「サイゴンに行く。」この都市をつい「サイゴン」と呼んでしまうのは,やはりベトナム戦争の記憶からであろうか。とはいえ私にとってのベトナム戦争は,現実の戦争・戦闘についてのことではない。戦争が終結した1975年といえば,私はまだ小学生にもならないやっと物心ついたころである。私の中のベトナムは,中学・高校・大学のころに見たベトナム戦争の映画といくつかの小説の中のベトナムであった。
「サイゴンに行く。」こう言うと,最近はどこのことを言っているのか,相手にはあまり通じないようである。ベトナムに行ったことがある人に話をしても通じないことがある。だから決まって後から言い直さなければならない。「ホーチミンのことです。」
ホーチミンは,もともと都市名ではない。人名である。生名はグエン=シン=クン,後にグエン=アイ=クォックを名乗る。グエンは漢字で書くと「阮」,ベトナム人に最も多い姓である。アイ=クォックも漢字であてると「愛国」となる。文字通り,ベトナム独立・建国の立役者であり革命家,その過程においてベトナム人の精神的支柱であった。日本軍のインドシナ進駐後はホー=チ=ミンを名乗った。漢字であてると「胡志明」となる。「胡(ホー)」もまた「阮」同様ベトナム人に多い姓である。
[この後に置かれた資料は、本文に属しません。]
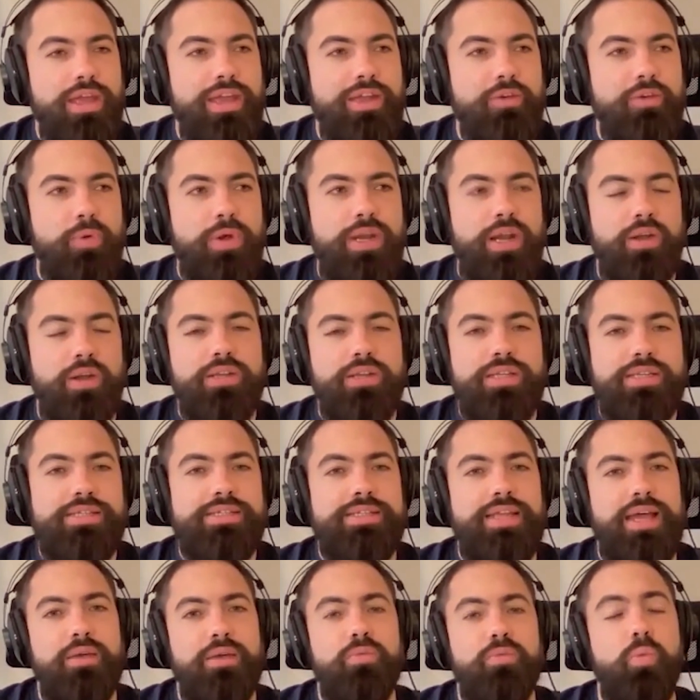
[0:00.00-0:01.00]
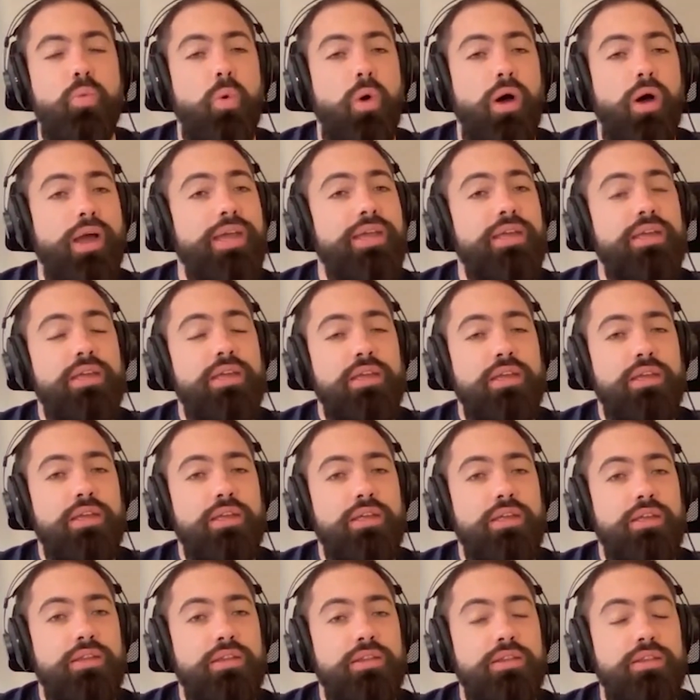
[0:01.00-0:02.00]
If we understand why
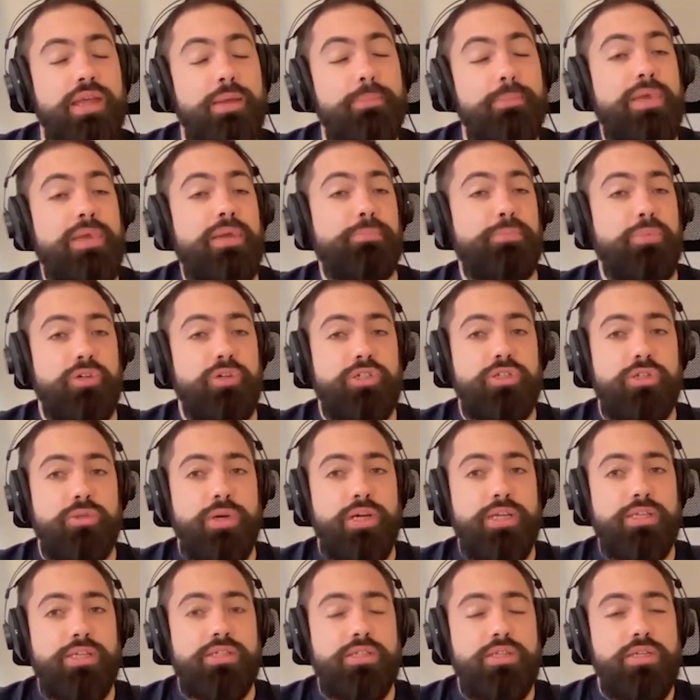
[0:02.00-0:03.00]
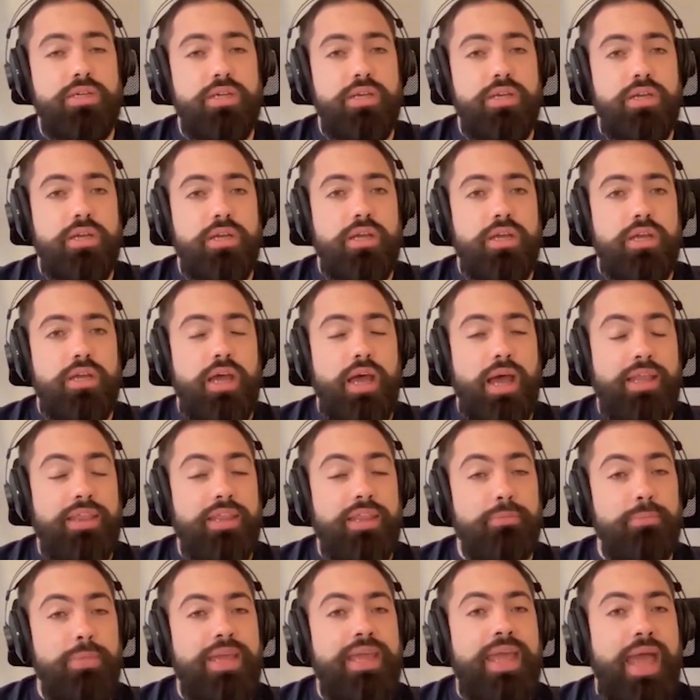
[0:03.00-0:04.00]
they're being pushed to us and
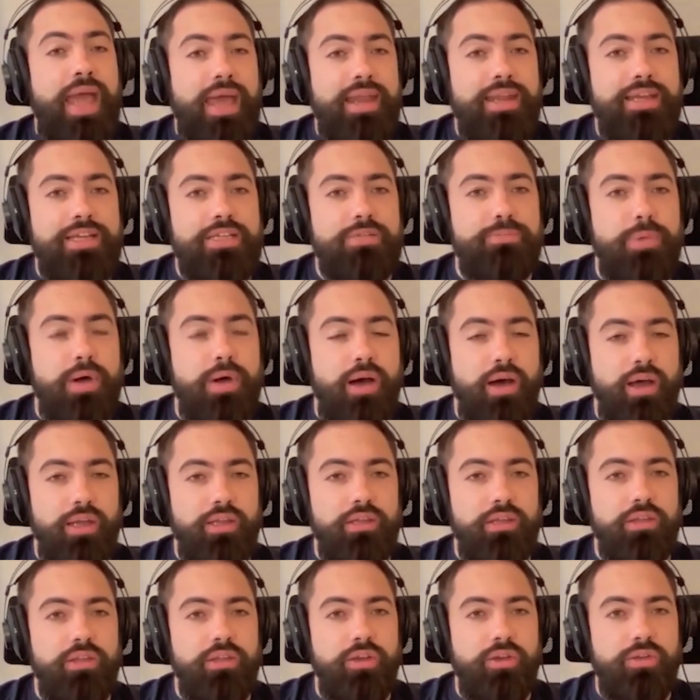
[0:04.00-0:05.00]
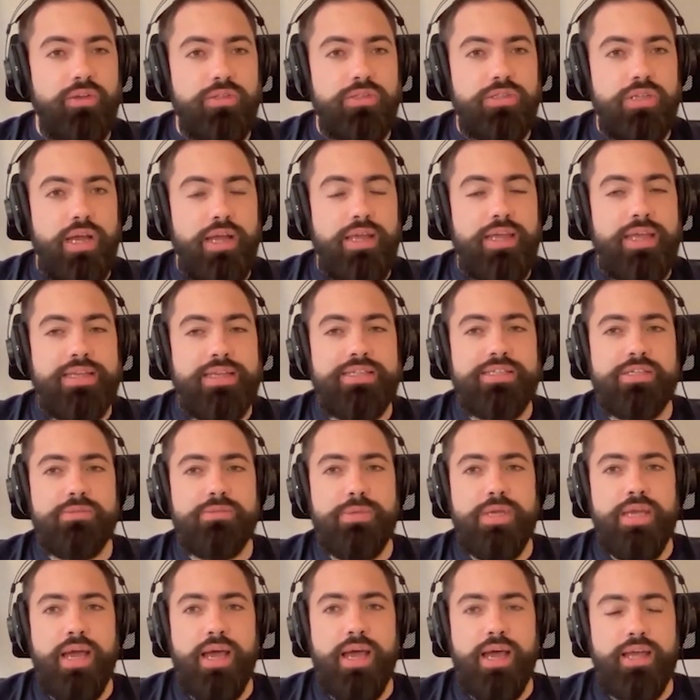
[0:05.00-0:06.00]
the mechanics behind those, I guess it'll
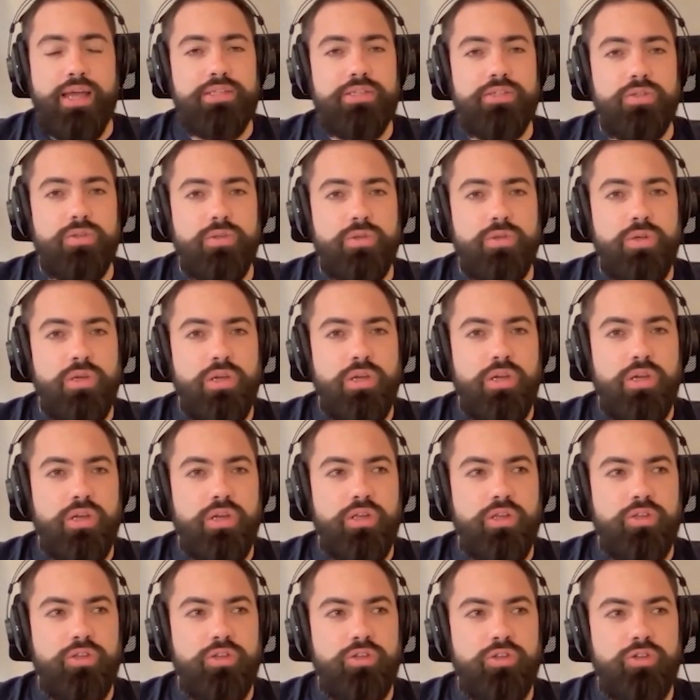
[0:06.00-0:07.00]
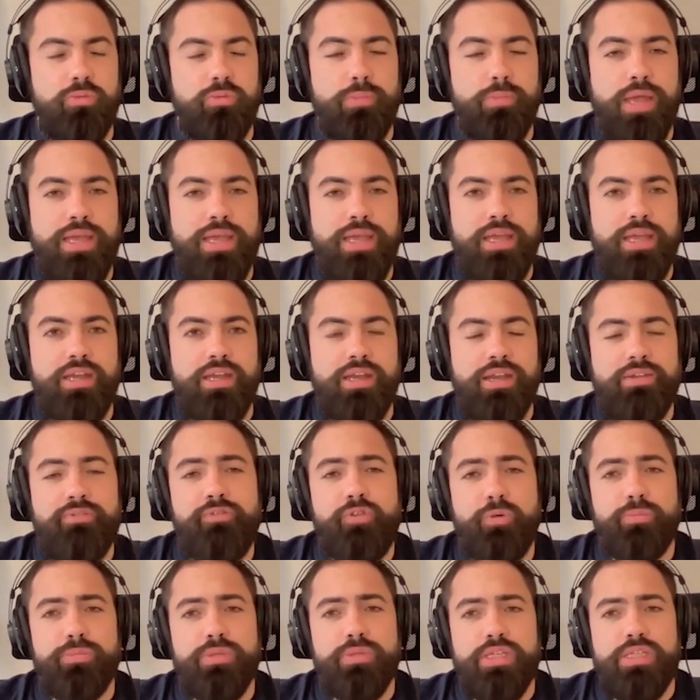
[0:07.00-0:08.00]
be hard to make an
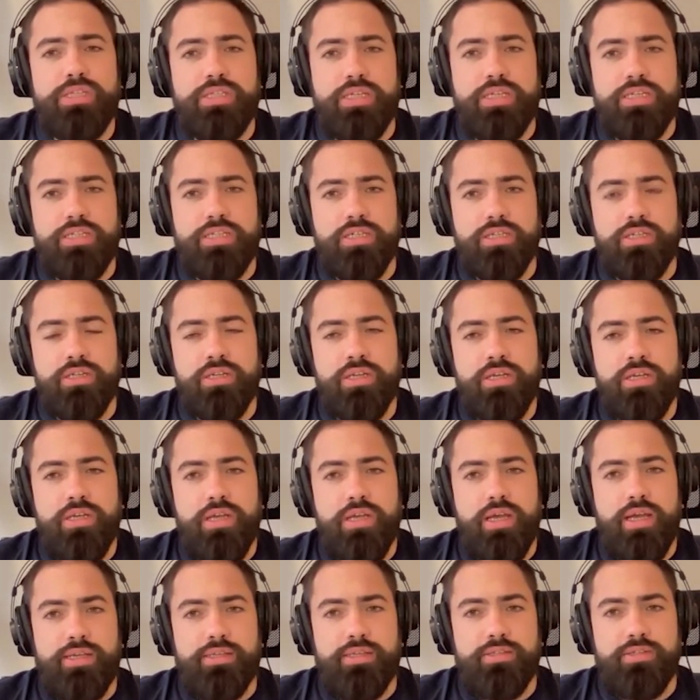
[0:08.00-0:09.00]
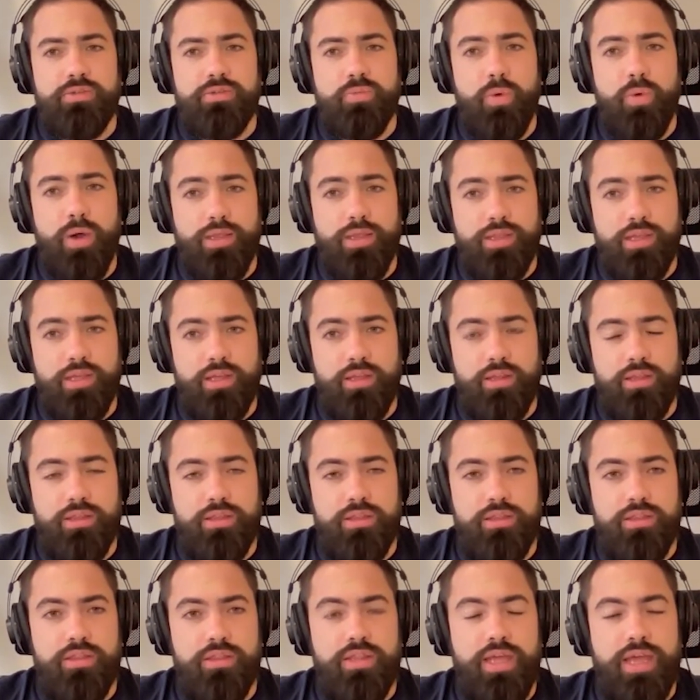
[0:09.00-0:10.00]
informed decision as to whether
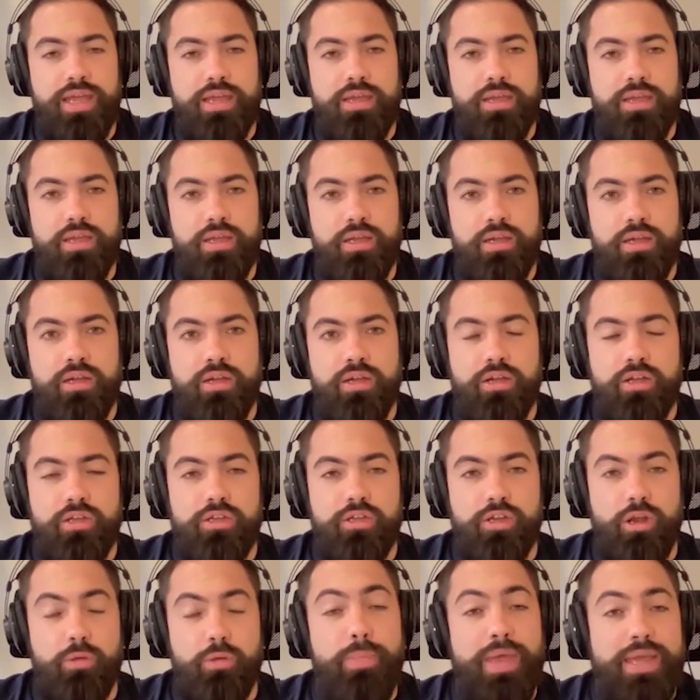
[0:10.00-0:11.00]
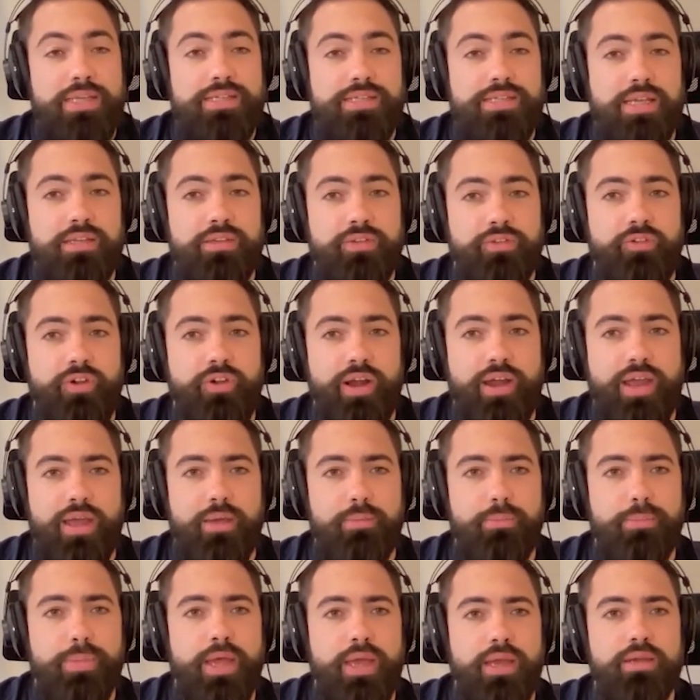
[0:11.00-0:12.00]
they, make sense for our
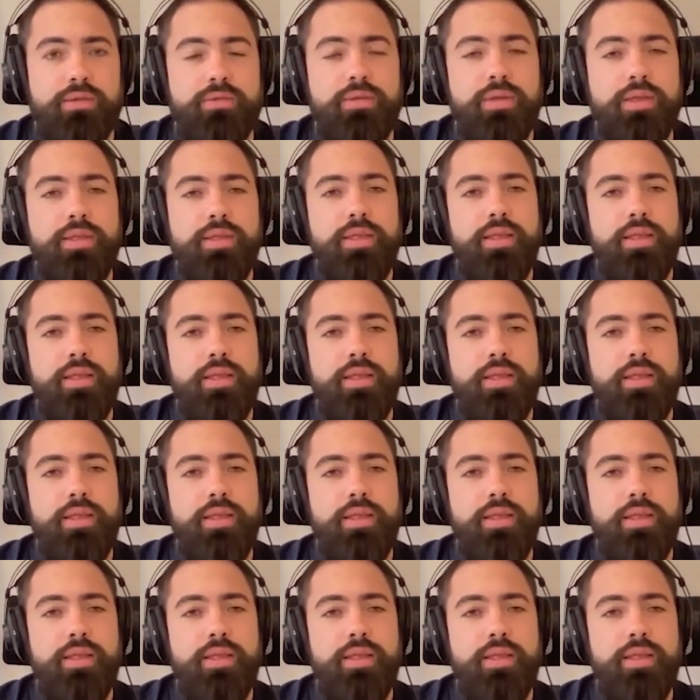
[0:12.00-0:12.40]
campaign.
「志明」という名が示すようにホーには,同時期の共産主義者のような影をもたなかった。例えばヨシフ・ジュガシヴィリといったグルジア(現ジョージア)生まれの革命家はのちに「スターリン」と名乗り,敵対する人物の大粛清を行った。「スターリン」とは「鉄の人」という意味である。ホーのその高潔な人柄から「ホーおじさん」と,今でも親しみを込めて国民から尊敬されている。
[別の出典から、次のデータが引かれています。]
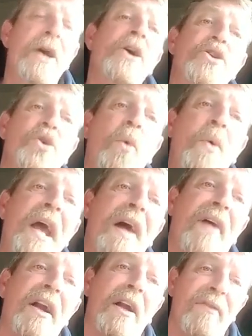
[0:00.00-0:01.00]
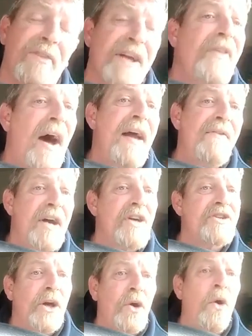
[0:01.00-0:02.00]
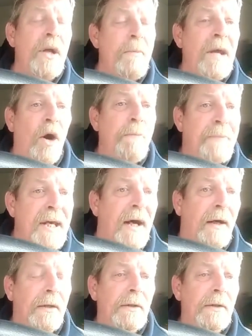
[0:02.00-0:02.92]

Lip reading: So we have a lovely diverse economy up here.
ホー=チ=ミンはベトナム戦争の終結を待たずに1969年に亡くなるが,その後も激しい戦闘はつづく,1975年,南ベトナムのサイゴン陥落(ベトナム側からはサイゴン解放)をもって戦争は終わる。北ベトナム軍の最終攻撃作戦は「ホーチミン作戦」と名付けられた。翌年,サイゴン市はホーチミン市と改名された。ただサイゴンの名は今でも日常の広い場面で用いられている。市のターミナル駅はサイゴン駅であるし,タンソンニャット国際空港のコードは「SGN」のままである。